清醒一点时想,长颈鹿生活在这样寒冷的地方会开心吗?住在人造的壁垒中——哪怕是精心设计的壁垒——会满足吗?这是我很多年来第一次看动物园。搬到乡下以来,与动物的关系变得自然而密切。小兔与小鹿是常来串门的邻居。至于浣熊——每个本地人都有一箩筐与其斗智斗勇的故事,但我还是很喜欢它。在山里遇见过黑熊,还曾跟着自然学家观察熊妈妈带小熊觅食。知道登别——我们的下一个目的地——有熊牧场时,我俩都没提出去看,尽管我们都很喜欢熊。我:听说熊会向你招手要吃的呢~ 同伴:哇好可爱啊!便没了下文。一路上看到各式“动物注意”的提示牌——小狐狸摆着不同造型的萌态,讨论到动物就应当生活在自然界的观念,是不是也是一种偏见呢?看过很多纪录片,野生动物的生存相当艰辛,相较之下人工圈养是容易模式,只不过付出的是一生的自由。孰好孰坏难以判断。也许不应以群体代替个体来考虑: 与人一样, 每一只动物都有不同的性格、感受与渴望,有的熊向往野外,有的熊喜欢住在动物园。只希望大家都能生活在喜欢的环境里。

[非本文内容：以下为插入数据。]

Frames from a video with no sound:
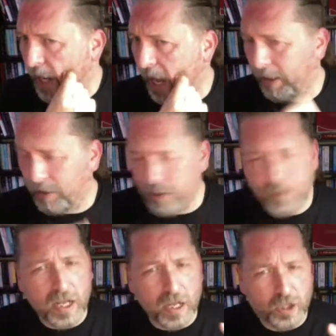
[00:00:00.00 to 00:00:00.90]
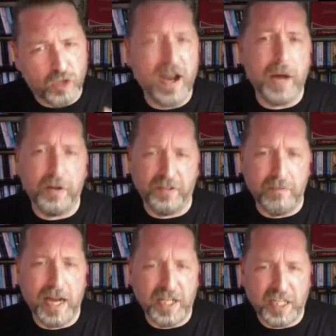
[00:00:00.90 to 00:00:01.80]
because there was a crowd of
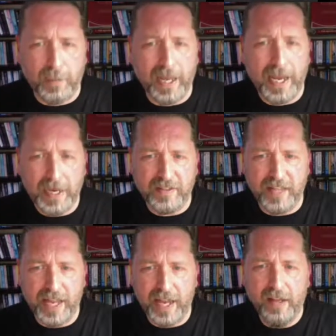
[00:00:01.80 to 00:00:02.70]
Magic players there.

如果我是一只熊,难说会如何选择,虽然自由无法割舍,但我又真的很懒,不过大概无论如何无法变成一只取悦人的熊,除非人手上拿的是夕张夏天的青蜜瓜… 在登别除了看地狱谷—— 与冰岛米湖的地貌相似——就是泡汤,寒风夹着雪花拂面,身体浸在仙气升腾、淡硫磺味、略浑浊的灰色温泉水中却异常暖和。最终果然没有去看熊。

跨年

旧年最后两天在晴朗的函馆。糖果般的小屋立在洒着糖霜的坂道,每条长坂都通往闪闪发光的海。路过红砖旧仓库,铜绿色老路灯,瀑布般的冰棱,黄色潜雪艇消防栓,挂着满满当当捕捞设备的小渔船,绿洋葱顶的教堂,望海的船魂神社,绑红围巾的小猫,昆布无人贩卖摊,被雪盖住的”落雪注意”路牌… 坐一辆巨大的缆车,像夏加尔画的恋人,去天空飞翔。盯着粉色晚霞一缕一缕升起,连同一点一滴的灯光,织成一批柔淡的粉锦,献给夜海。城市沉下去,灯光浮上来,雪地上蜂蜜流淌。海鲜市场里尚未熄灯的几家店铺提供最新鲜的海胆与毛蟹,是别处没有的甜。

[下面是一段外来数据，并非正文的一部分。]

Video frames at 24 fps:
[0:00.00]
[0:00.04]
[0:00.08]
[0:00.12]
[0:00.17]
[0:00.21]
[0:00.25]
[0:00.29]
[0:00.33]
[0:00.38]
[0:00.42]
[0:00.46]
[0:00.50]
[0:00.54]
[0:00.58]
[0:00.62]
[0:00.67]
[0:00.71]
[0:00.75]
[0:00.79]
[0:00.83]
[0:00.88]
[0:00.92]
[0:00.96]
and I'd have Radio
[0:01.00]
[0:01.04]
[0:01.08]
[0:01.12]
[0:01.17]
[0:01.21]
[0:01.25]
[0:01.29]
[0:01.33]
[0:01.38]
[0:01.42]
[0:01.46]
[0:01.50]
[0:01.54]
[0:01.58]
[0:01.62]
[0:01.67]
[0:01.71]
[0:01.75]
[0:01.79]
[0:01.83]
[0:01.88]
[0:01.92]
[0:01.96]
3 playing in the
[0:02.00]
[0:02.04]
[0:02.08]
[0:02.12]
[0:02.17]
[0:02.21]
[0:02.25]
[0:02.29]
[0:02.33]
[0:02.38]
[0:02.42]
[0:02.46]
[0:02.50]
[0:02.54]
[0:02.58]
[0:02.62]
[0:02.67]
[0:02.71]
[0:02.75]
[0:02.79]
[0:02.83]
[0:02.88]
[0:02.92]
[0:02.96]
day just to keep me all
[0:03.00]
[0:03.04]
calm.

城中人好像也格外开朗。星形公园中的老奶奶见我们偷瞄她牵着散步的小poodle,问我们从哪儿来,慢吞吞又清晰的英语,偏着头笑吟吟的样子,像温柔的老师问小学生问题;然后一边搂起啃雪的小狗,一边轻柔地说啊那么远的地方,欢迎来函馆哟~ 在陡直的八幡坂拍照,怕挡道谨慎地站在路边,路过的老爷爷着急地比划让我往路中间走,指着远处说“タワー”:原来这样才能拍到五棱郭塔~ 走到山顶遇到一位年轻摄影师,热情地说我来帮你们拍合影吧。镜头离得令我不习惯的近,他咧嘴笑着说,笑得灿烂一点呀!然后就一直在笑,像画中的快乐小人儿,牵着的手在阳光中越晃越高。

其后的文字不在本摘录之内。